On 5 December 2015 at 14:01, Christian Rebischke <Chris.Rebischke@archlinux.org> wrote:
This mailinglist has a daily-business todo and was not designed for discussions. [...]
The list name however says "Discussion about security issues in Arch Linux and its packages". That being said, I understand what you mean and agree with it.
[...] This mailinglist's main task is to inform subscribers about newest vulnerabilities.
So, could perhaps the list be split into two: one list for security-related discussions and one---moderated or even "read-only"---strictly for security announcements? For example, FreeBSD has these: freebsd-security: Security issues [members-only posting] freebsd-security-notifications: Moderated Security Notifications [moderated, low volume] The rationale is probably obvious. On one hand, people indeed expect a list used for security announcements to be used _only_ for this. Some might, for example, have set filters that mark such messages as urgent, display nagging pop ups, etc.
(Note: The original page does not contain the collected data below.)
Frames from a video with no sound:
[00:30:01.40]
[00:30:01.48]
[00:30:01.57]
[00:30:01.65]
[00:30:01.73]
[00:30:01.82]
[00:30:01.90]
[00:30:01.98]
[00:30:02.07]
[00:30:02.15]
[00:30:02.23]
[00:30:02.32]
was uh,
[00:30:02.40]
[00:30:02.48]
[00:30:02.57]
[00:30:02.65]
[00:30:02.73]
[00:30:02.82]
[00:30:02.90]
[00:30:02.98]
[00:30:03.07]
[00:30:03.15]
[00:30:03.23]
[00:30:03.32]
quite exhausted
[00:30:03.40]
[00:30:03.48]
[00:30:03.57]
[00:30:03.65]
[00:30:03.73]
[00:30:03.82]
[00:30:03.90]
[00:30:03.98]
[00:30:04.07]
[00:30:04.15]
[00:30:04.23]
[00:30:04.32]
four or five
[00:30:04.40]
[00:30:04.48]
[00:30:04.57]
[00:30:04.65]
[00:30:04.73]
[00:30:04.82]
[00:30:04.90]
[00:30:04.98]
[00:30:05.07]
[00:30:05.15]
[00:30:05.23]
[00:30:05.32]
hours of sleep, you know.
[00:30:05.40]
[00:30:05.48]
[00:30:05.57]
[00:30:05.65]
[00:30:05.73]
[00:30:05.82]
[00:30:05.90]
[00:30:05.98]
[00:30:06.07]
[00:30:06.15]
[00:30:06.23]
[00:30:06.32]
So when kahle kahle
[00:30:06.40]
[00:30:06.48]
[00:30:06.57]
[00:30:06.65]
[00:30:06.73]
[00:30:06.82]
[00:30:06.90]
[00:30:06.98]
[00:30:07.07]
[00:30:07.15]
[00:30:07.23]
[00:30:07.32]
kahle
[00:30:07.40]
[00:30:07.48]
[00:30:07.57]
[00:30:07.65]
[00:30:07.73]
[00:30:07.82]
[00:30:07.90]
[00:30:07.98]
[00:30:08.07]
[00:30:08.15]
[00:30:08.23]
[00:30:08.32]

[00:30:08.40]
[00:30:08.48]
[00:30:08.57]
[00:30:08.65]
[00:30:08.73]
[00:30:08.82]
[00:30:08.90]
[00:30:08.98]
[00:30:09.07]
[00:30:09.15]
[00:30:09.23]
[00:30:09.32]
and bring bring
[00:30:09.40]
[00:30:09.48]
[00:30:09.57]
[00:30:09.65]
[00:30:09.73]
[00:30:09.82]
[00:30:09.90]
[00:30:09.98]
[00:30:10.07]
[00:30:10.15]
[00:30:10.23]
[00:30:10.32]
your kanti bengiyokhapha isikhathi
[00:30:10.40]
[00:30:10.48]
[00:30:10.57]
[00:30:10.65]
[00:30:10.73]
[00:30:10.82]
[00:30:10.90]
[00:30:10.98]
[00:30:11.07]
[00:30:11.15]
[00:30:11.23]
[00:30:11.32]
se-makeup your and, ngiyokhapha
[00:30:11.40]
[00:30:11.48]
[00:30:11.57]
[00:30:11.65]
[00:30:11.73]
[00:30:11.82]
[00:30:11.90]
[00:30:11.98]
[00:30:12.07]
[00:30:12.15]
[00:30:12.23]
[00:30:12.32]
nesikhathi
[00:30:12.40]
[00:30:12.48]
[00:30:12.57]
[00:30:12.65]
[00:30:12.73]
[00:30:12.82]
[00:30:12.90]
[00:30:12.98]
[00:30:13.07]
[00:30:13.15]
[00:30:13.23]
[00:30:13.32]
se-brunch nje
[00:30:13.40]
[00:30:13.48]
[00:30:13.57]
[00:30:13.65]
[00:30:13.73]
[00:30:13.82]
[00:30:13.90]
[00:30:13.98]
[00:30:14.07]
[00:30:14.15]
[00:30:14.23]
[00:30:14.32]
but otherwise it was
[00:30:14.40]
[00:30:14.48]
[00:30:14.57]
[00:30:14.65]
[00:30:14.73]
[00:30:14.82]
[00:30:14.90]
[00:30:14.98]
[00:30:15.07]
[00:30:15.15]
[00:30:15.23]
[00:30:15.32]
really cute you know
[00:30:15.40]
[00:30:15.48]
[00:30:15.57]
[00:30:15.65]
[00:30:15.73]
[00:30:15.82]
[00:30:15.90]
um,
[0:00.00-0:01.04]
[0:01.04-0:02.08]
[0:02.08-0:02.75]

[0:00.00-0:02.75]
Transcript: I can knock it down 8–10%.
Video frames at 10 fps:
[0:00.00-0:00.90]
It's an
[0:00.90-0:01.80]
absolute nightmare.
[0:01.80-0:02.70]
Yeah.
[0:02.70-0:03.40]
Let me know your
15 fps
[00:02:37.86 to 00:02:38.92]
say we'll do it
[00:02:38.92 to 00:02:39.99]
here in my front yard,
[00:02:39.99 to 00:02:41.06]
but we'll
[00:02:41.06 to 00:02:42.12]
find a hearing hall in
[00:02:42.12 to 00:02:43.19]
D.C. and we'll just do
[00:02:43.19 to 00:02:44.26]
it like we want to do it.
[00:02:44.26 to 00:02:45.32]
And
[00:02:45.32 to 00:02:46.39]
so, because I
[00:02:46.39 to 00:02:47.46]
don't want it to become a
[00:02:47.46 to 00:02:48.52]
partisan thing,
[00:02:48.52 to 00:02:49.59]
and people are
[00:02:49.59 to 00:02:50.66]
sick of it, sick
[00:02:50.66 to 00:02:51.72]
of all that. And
On the other hand, the plain old e-mail still has value as a media for discussions. For example, it's not very practical to digitally sign forum postings, and IRC is a wholly different type of communication that might not always be appropriate. Cheers, Luchesar P.S. Slightly off-topic: my sincerest gratitude to everyone behind the security announcements! You're doing a great job, and this is not just empty words.